Anna-Maria Mella le pasó el teléfono a Sven-Erik y medio minuto más tarde llegó el nombre y la dirección.
– «Malte Gabrielsson, Norr Mälarstrand, 34.»
– Vamos directamente -dijo Anna-Maria-. Total, no tenemos nada mejor que hacer.
Una hora y diez minutos más tarde estaban esperando delante del portal de Norr Mälarstrand, 34. Aprovecharon para entrar cuando una mujer salió con un perro.
Sven-Erik buscó el nombre de Malte Gabrielsson en el tablón informativo donde había una relación de los vecinos de la finca. Anna-Maria miró a su alrededor. A un lado estaba el portal y al otro el jardín interior.
– Mira -dijo señalando el patio con la barbilla.
Sven-Erik echó un vistazo, pero no entendía lo que le quería decir.
– Tienen recogida de papel allí fuera. Ven.
Anna-Maria salió al jardín y empezó a revolver las bolsas de papel.
– Bingo -dijo al cabo de unos minutos levantando una revista de golf con el nombre de Malte Gabrielsson en la etiqueta de destinatario-. Esta bolsa es de Malte Gabrielsson.
Siguió hurgando entre los papeles y al cabo de un rato le pasó un sobre a Sven-Erik. En la parte de atrás alguien había anotado en bolígrafo una lista de la compra.
– «Leche, mostaza, crème fraiche, menta…» -leyó Sven-Erik,
– No, fíjate en la letra, es la misma. La del aviso de ingreso: «No por tu süencio.»
Malte Gabrielsson vivía en la tercera planta. Llamaron al timbre y al cabo de un rato la puerta se entreabrió. Un hombre que rondaba los sesenta se los quedó mirando por encima de la cadena de seguridad. Iba en bata.
– ¿Malte Gabrielsson? -preguntó Anna-Maria.
– ¿Sí?
– Anna-Maria Mella y Sven-Erik Stålnacke, de la policía de Kiruna.

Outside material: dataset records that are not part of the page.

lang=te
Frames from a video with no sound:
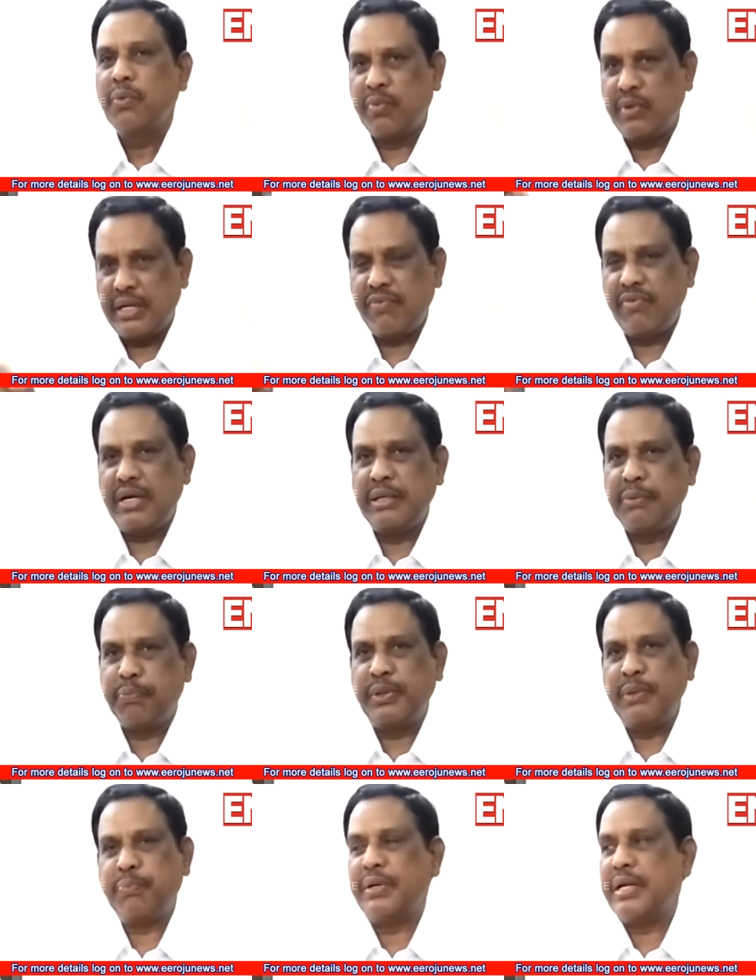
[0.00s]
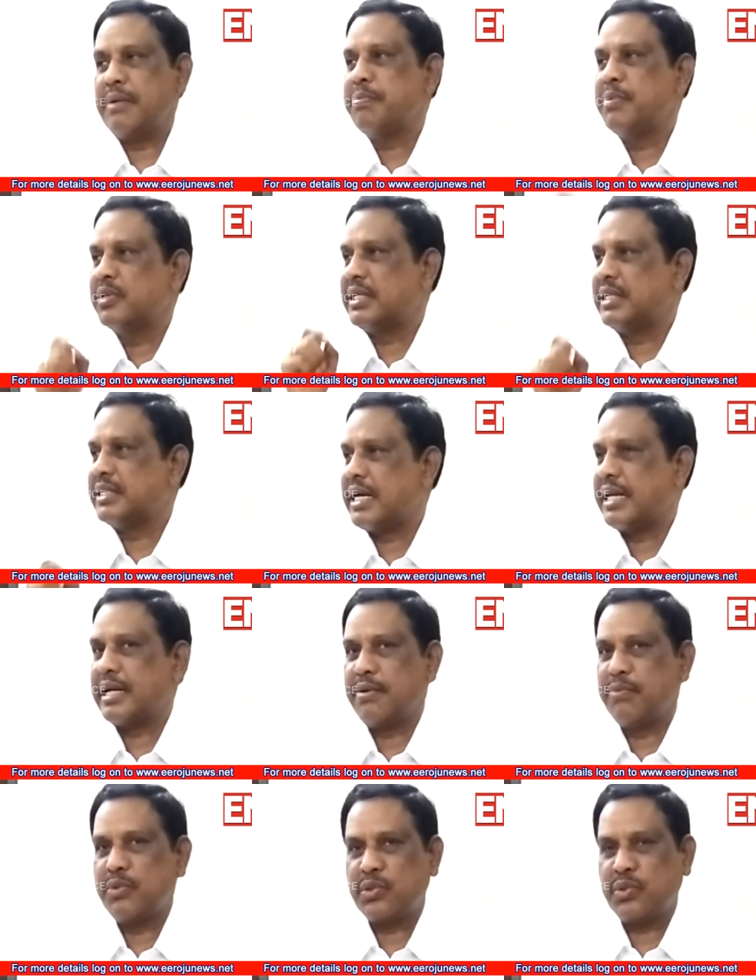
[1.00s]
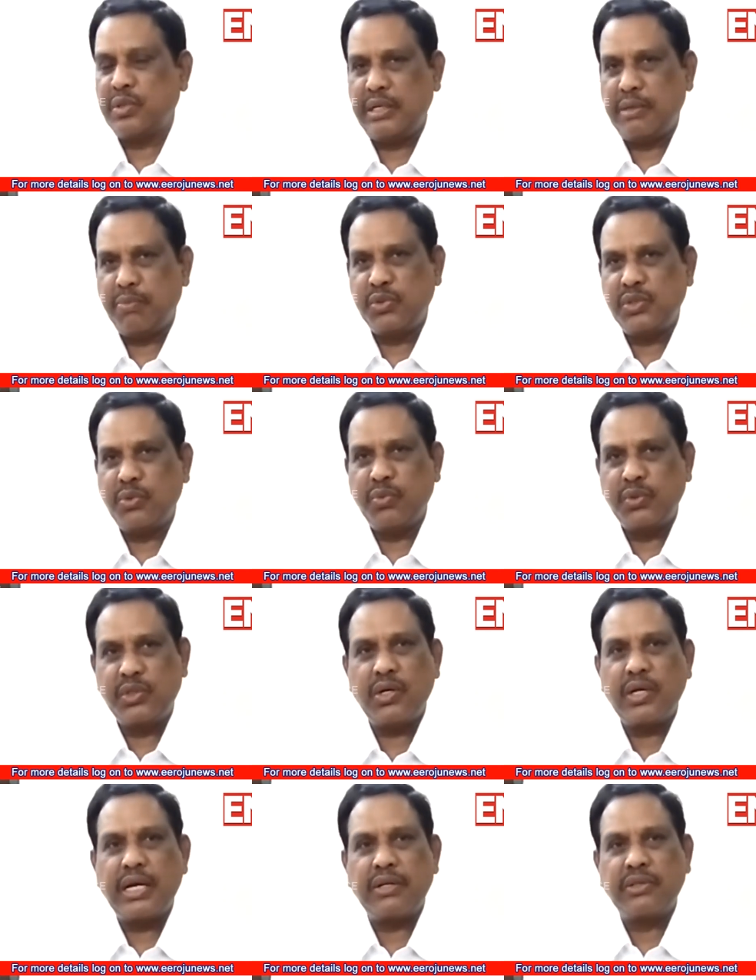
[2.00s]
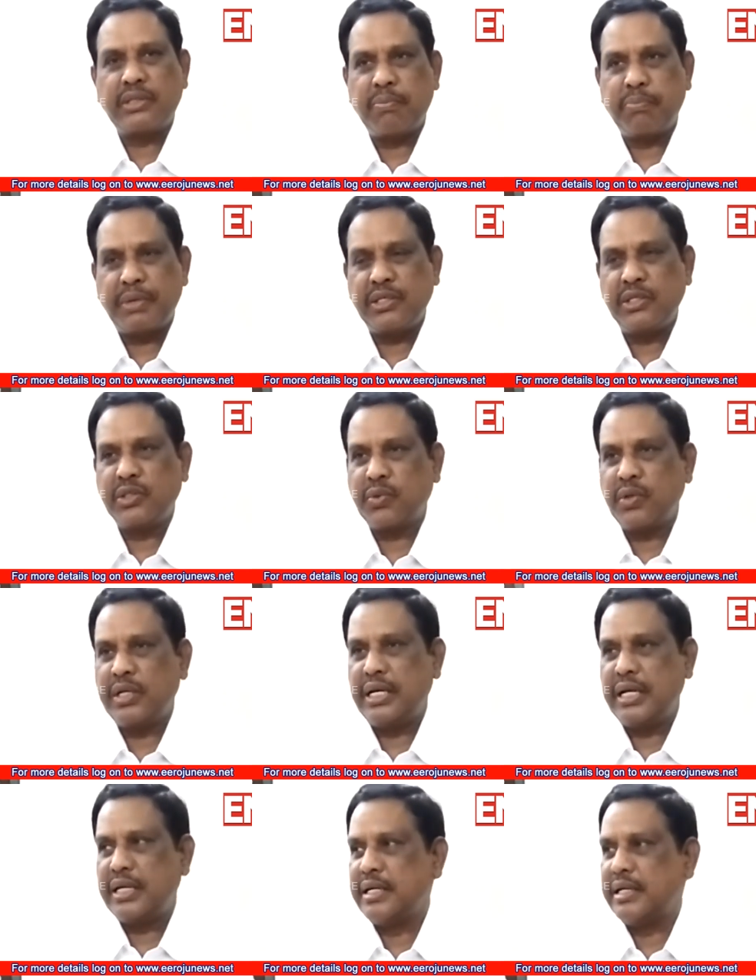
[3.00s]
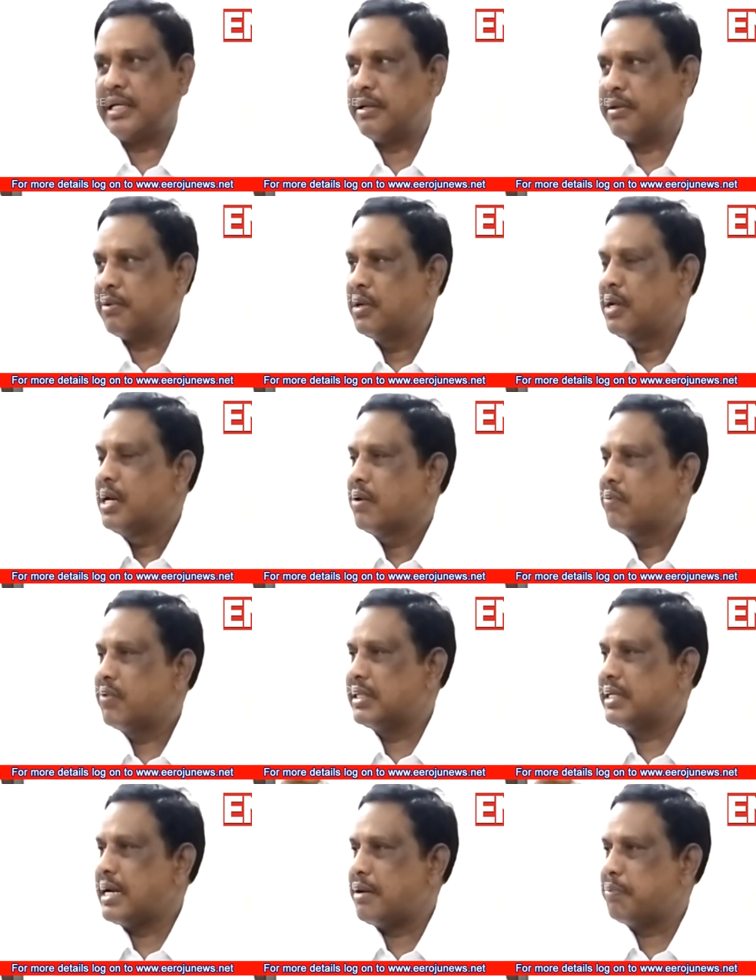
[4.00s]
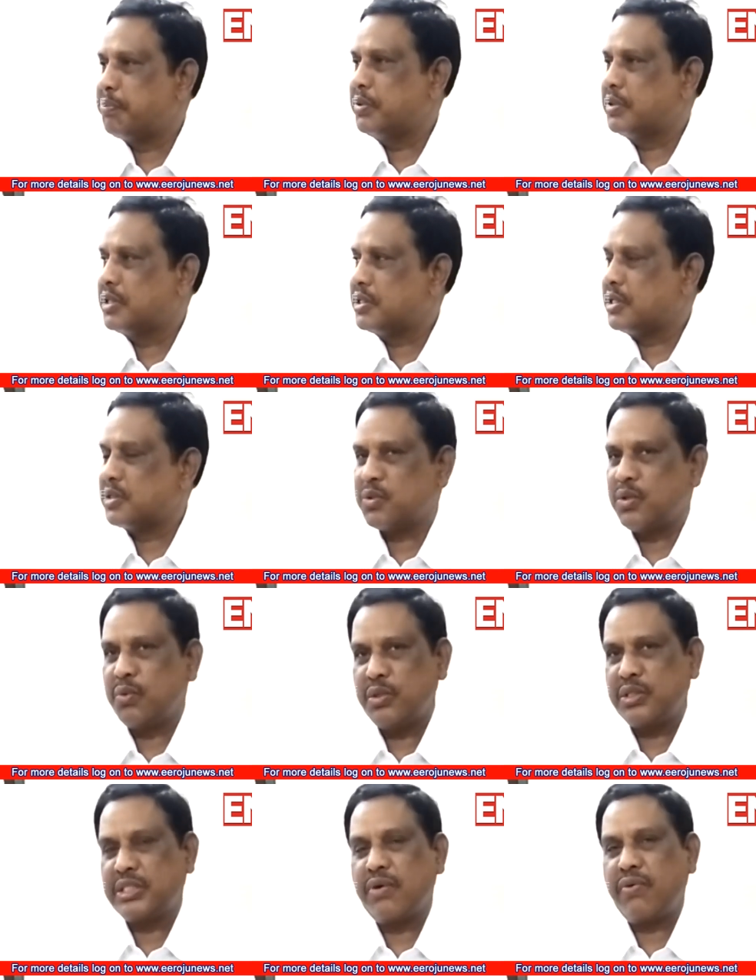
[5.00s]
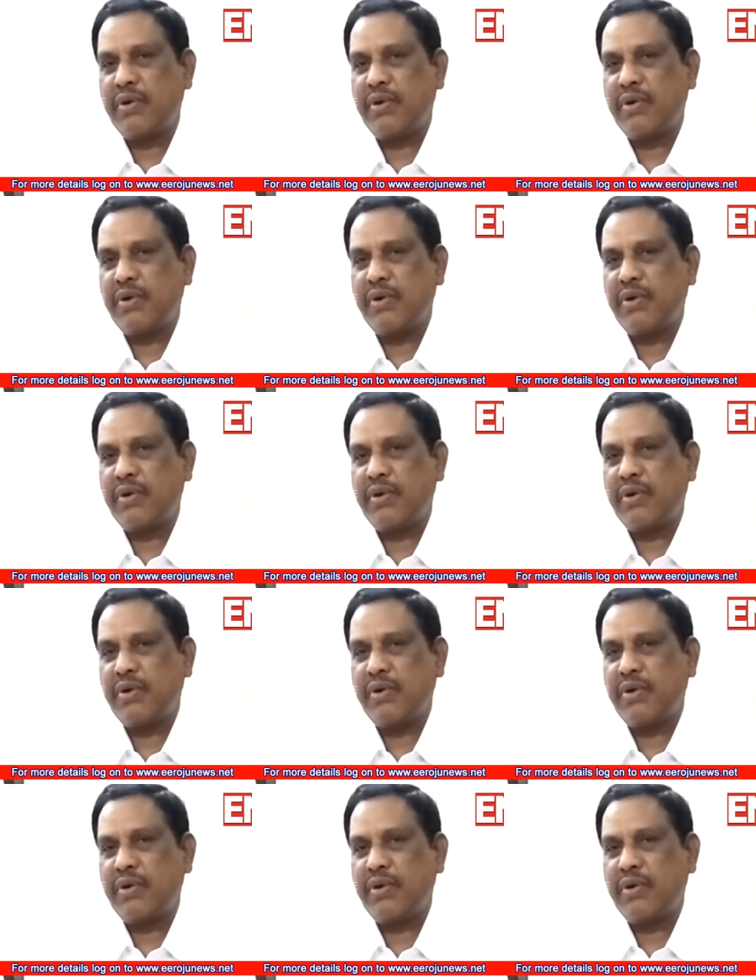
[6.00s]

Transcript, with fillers: ఉన్న వీళ్ళు ఇప్పుడిప్పుడే మొదటిసారిగా వస్తుంది ఉద్యోగాలు సంపాదించుకొని లేదంటే విద్య పూర్తి చేసుకొని వచ్చే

Nos gustaría hacerte unas preguntas sobre Inna Wattrang.
– Perdona, ¿cómo habéis podido entrar? Hay código de entrada.
– ¿Podemos pasar?
– ¿Soy sospechoso de algo?
– En absoluto, solo queremos…
– Oye, mira, estoy tremendamente resfriado y… bueno, estoy abatido, simplemente. Si tenéis preguntas tendrá que ser más adelante.
– No tardaremos mucho -empezó Anna-Maria, pero antes de terminar la frase Malte Gabrielsson ya les había cerrado la puerta en las narices.
Anna-Maria apoyó la frente contra el marco.
– Dame fuerzas -dijo-. Empiezo a estar hasta el moño de que esta gente me trate como a una de sus chicas polacas de la limpieza.
Se puso a aporrear la puerta como enloquecida.
– ¡Abre, cojones! -rugió.
Empujó la tapita de la rendija para el correo y gritó hacia el interior del piso.
– Estamos investigando un caso de asesinato. Yo de ti hablaría con nosotros ahora. Voy a mandar a mis compañeros de uniforme a tu trabajo para que te interroguen. Llamaré a las puertas de todos tus vecinos y les preguntaré sobre ti. Sé que le pagaste doscientas mil a Inna Wattrang antes de que muriera. Lo puedo demostrar. La letra del aviso del ingreso es tuya. No me voy a rendir.